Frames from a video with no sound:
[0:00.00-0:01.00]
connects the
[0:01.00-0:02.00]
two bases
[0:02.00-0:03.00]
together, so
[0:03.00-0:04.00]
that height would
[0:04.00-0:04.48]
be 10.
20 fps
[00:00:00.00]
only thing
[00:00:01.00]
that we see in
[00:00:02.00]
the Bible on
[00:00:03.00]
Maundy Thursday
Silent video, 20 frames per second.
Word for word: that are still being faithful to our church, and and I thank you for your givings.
____________
## [Goal of the exercise]
Up to and including the line with "Silent video, 20 frames per second.", print every line of the records from the start.

## [Answer section]
Frames from a video with no sound:
[0:00.00-0:01.00]
connects the
[0:01.00-0:02.00]
two bases
[0:02.00-0:03.00]
together, so
[0:03.00-0:04.00]
that height would
[0:04.00-0:04.48]
be 10.
20 fps
[00:00:00.00]
only thing
[00:00:01.00]
that we see in
[00:00:02.00]
the Bible on
[00:00:03.00]
Maundy Thursday
Silent video, 20 frames per second.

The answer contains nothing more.